8 (3.1) days. Most patients were sent home (62%) after hospital discharge. These findings add substantially to the literature regarding
the effectiveness of ceftaroline in patients with renal dysfunction. However, consistent with the other subgroup analyses, the limited sample size and the potential for selection bias necessitate the need for additional verification prior to routine use in clinical practice. Another area of interest for clinicians is the ability of ceftaroline to treat MRSA CABP. Patients with MRSA CABP were specifically excluded from the FOCUS trials due to the inactivity of ceftriaxone against MRSA [2–4]. CAPTURE has afforded an opportunity to examine the use of ceftaroline for patients with CABP with positive cultures for MRSA [6]. SN-38 At the time of abstract presentation in 2013, there were a total of 39 patients with CABP with positive cultures for MRSA in CAPTURE. With regard to culture sites, MRSA was isolated from both blood and respiratory samples in three patients
(8%), respiratory samples only in 28 patients (72%), and blood samples only in 8 patients (21%).

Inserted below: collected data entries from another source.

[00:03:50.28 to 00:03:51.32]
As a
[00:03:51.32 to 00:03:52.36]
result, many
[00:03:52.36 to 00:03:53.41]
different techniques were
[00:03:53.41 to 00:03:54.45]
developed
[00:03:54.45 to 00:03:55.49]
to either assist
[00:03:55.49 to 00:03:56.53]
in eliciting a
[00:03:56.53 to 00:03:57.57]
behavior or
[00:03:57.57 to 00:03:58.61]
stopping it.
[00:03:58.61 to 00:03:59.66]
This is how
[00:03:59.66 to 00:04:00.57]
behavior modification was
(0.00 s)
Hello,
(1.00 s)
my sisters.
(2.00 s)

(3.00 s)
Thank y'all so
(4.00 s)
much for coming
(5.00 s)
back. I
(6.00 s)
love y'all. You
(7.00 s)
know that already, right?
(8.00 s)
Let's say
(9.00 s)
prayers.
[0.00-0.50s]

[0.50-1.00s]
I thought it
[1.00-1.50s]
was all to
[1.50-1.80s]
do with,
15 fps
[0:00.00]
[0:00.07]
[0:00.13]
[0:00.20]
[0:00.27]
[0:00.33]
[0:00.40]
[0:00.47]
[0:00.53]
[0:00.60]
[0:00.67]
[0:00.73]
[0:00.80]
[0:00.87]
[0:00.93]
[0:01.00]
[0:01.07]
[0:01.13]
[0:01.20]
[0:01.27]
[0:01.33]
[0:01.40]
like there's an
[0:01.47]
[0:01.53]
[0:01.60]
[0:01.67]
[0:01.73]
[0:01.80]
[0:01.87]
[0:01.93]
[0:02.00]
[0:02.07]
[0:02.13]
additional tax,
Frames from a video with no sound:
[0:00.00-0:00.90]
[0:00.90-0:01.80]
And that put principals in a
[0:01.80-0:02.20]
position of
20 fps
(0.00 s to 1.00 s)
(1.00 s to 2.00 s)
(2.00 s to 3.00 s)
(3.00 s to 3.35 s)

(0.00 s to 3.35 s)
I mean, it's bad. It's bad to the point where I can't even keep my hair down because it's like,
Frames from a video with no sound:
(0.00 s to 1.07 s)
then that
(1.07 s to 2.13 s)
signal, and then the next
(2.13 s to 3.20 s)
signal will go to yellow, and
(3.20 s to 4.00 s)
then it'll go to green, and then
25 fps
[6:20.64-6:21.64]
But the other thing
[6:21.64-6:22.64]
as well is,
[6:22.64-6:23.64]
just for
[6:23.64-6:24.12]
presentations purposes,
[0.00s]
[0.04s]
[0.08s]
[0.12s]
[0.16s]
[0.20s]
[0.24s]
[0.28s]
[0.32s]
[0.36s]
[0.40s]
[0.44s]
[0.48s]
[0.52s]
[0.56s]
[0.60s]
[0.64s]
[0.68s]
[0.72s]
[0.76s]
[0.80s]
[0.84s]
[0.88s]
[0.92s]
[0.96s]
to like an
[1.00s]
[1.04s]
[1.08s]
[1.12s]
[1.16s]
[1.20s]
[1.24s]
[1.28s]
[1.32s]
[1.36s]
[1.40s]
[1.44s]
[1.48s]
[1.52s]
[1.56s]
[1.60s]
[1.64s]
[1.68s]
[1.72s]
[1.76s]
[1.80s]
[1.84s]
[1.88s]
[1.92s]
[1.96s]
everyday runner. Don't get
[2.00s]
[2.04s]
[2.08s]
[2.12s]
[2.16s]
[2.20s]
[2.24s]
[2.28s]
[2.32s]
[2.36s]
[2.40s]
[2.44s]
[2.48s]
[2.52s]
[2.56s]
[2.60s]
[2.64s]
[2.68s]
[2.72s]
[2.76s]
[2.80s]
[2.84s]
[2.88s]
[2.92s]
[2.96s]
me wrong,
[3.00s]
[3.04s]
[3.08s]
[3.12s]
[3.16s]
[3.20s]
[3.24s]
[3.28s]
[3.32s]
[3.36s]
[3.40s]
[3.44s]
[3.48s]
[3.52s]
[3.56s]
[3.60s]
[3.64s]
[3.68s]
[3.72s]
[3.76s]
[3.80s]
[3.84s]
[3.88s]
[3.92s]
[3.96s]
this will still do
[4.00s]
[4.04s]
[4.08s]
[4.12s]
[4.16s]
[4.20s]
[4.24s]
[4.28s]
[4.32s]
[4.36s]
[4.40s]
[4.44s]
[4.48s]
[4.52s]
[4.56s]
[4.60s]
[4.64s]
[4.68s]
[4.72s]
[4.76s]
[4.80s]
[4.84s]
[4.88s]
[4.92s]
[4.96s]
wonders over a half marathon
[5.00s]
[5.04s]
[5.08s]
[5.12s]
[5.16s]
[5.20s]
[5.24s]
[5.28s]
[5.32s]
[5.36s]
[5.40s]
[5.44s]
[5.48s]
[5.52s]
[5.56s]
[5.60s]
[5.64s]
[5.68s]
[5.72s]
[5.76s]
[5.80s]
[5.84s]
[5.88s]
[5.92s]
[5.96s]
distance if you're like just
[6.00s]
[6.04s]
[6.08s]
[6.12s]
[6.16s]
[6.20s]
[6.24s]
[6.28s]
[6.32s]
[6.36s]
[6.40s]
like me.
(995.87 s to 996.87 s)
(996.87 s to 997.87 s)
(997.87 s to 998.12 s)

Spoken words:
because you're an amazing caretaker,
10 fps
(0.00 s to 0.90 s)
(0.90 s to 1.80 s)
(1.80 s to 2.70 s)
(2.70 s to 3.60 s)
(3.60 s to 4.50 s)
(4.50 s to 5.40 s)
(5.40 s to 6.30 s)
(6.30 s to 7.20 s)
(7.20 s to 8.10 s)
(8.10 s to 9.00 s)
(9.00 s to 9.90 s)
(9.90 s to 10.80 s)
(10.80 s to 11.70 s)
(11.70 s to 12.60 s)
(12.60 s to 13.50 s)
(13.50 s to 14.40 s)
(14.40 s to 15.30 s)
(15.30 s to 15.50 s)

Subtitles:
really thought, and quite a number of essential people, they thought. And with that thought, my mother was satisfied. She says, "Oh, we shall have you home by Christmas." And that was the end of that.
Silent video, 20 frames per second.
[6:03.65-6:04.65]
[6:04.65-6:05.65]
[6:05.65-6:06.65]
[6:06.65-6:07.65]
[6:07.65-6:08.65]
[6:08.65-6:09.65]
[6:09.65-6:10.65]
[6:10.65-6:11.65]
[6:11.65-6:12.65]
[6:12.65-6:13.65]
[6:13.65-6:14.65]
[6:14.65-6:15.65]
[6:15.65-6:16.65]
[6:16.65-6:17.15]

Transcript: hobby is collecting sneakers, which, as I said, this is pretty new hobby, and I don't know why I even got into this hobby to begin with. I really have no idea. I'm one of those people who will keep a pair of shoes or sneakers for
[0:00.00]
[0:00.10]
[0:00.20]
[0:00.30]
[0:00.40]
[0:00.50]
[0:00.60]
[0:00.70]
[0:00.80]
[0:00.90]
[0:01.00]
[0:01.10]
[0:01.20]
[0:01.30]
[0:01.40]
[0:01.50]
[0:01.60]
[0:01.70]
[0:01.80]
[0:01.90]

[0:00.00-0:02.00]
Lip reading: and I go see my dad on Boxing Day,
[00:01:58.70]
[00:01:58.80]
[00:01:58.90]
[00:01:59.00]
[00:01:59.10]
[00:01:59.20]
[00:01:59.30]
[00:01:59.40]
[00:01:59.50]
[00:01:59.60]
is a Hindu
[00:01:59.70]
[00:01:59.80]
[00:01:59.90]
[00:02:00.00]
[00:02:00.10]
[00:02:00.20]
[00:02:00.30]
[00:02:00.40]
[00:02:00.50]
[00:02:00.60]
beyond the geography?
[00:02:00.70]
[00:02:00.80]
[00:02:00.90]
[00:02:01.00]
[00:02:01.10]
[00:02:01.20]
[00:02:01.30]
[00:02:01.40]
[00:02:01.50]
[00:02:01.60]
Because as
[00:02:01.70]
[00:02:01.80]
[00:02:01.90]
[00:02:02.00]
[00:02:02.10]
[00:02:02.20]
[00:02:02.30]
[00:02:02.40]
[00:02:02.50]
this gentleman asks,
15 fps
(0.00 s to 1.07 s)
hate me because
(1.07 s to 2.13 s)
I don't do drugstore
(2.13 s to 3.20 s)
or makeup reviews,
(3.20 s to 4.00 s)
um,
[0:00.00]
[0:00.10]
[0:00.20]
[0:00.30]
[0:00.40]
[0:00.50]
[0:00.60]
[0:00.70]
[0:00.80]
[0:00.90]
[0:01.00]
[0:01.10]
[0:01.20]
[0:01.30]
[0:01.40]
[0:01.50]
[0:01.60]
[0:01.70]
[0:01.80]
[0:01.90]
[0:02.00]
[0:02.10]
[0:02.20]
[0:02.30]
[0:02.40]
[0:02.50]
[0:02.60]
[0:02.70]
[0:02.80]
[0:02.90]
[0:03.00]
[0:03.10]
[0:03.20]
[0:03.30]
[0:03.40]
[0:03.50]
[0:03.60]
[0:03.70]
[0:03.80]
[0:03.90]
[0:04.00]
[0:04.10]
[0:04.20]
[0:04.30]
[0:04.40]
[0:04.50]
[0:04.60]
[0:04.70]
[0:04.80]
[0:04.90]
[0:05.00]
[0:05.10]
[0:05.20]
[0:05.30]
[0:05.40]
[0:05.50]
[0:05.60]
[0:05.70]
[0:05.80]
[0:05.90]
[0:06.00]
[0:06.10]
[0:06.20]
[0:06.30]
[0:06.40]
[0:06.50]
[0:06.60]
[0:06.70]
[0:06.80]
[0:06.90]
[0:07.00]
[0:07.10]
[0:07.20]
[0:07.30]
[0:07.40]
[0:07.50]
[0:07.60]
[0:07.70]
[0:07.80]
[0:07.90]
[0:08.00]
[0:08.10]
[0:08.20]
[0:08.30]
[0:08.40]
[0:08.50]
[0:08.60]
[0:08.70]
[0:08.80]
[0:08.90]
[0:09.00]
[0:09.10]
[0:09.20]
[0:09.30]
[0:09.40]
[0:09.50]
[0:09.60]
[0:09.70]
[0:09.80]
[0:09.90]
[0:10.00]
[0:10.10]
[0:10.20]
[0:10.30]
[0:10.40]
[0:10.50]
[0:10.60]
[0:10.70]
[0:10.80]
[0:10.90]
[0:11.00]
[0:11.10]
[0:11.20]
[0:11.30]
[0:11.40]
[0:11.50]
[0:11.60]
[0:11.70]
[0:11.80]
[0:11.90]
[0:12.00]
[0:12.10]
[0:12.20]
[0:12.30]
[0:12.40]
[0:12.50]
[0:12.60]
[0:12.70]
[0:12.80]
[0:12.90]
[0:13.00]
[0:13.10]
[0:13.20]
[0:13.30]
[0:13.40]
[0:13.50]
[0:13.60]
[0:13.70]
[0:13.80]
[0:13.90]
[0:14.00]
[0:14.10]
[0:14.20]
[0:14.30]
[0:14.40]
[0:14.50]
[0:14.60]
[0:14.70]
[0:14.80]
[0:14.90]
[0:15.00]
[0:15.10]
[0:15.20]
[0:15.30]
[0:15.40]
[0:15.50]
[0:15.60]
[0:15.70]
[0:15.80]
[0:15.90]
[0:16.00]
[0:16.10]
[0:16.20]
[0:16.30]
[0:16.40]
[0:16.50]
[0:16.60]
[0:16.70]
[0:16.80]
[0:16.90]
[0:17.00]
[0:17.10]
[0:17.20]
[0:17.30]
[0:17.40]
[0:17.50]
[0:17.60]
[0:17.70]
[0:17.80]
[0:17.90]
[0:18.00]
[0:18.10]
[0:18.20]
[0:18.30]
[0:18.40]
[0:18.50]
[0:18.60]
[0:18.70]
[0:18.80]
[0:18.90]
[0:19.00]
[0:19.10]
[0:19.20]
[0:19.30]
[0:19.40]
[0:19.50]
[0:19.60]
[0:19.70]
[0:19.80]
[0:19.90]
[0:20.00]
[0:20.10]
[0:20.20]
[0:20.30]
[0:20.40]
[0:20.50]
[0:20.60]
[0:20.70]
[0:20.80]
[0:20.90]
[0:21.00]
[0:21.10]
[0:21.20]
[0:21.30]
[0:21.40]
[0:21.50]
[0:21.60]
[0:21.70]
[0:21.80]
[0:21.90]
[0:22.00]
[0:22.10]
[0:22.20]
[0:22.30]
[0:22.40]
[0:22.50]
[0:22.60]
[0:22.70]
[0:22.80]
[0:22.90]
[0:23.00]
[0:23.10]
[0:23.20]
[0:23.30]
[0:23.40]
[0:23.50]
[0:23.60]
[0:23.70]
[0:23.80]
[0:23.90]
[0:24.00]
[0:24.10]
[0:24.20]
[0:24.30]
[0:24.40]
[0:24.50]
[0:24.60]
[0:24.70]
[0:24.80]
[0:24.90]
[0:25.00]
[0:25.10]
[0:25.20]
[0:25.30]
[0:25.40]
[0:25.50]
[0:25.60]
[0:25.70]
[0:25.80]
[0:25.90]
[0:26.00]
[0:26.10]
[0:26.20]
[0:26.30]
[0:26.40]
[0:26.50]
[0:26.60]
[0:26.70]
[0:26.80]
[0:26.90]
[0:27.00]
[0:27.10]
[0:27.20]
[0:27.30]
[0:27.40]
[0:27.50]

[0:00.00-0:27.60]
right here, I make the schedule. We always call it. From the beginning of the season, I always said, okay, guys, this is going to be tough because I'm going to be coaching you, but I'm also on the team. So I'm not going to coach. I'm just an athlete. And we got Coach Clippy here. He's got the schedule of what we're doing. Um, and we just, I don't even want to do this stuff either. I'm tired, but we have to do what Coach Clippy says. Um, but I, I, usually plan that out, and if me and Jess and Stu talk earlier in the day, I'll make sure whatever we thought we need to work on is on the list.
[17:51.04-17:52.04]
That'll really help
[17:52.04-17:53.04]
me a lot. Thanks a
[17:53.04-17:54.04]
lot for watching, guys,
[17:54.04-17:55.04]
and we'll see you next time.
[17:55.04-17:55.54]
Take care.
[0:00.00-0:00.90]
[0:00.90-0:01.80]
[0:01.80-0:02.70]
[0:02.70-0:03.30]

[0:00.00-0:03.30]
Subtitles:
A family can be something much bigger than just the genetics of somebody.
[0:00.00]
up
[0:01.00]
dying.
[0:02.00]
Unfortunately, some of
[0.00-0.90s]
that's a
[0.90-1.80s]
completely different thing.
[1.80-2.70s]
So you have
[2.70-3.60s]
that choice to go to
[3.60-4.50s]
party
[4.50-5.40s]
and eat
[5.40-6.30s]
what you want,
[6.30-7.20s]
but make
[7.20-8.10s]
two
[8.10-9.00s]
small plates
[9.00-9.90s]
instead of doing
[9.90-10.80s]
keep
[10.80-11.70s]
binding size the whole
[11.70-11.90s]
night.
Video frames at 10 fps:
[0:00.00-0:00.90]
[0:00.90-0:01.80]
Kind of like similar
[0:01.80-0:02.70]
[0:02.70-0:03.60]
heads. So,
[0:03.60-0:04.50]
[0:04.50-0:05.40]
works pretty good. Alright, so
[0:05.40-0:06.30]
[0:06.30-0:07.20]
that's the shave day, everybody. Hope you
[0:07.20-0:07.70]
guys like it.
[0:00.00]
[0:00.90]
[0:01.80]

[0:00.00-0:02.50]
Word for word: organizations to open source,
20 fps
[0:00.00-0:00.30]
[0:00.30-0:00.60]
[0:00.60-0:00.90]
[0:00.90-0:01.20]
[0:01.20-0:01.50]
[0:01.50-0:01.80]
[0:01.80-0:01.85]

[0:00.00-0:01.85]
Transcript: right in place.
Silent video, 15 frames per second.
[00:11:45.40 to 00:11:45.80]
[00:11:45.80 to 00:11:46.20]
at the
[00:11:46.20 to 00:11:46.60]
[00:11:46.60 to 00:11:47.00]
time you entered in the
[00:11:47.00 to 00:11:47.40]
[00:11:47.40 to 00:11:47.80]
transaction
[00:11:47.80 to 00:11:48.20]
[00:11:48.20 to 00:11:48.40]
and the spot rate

The cohort of patients with CABP with a positive MRSA culture was predominately male (n = 25, 64%) and the mean (SD) age was 59.0 (16.6) years. Similar to the other subgroups www.selleckchem.com/products/gsk3326595-epz015938.html examined, comorbidities were highly prevalent. Thirty-three patients (85%) had comorbidities including structural lung disease (56.4%), GERD (33.3%), history of smoking (25.6%), prior pneumonia (20.5%), and CHF (18.0%). There was an equal proportion of patients admitted to intensive care units and general practice units (51% vs. 49%). Nearly all patients (n = 36, 92%) received prior antibiotics before initiation of ceftaroline. Glycopeptides, cephalosporins, and penicillins were the most commonly used prior antibiotics (67%, 31%, and 31%, respectively). Half the patients (n = 20) received ceftaroline
as monotherapy, while the remainder received concurrent gylcopeptides (28%), quinolones (15%), and macrolides Mirabegron (8%). Patients were treated for a mean (range) of 7.3 days (range 1–30 days). The incidence of clinical success was 62% (n = 24). Similar to other investigations, clinical success was greater in those admitted to the general practice units relative to the ICU (74% vs. 50%, respectively). Source of pathogen isolation did not affect clinical cure (respiratory: 61%, blood: 64%). Ceftaroline monotherapy was associated with higher rates of clinical success as compared to combination therapy (75% vs 47%). Among those with a clinical failure, two patients were transferred to hospice care and one patient had a lobectomy due to a lung abscess. A high proportion of patients were discharged home (46%), while fewer were discharged to another care facility (44%).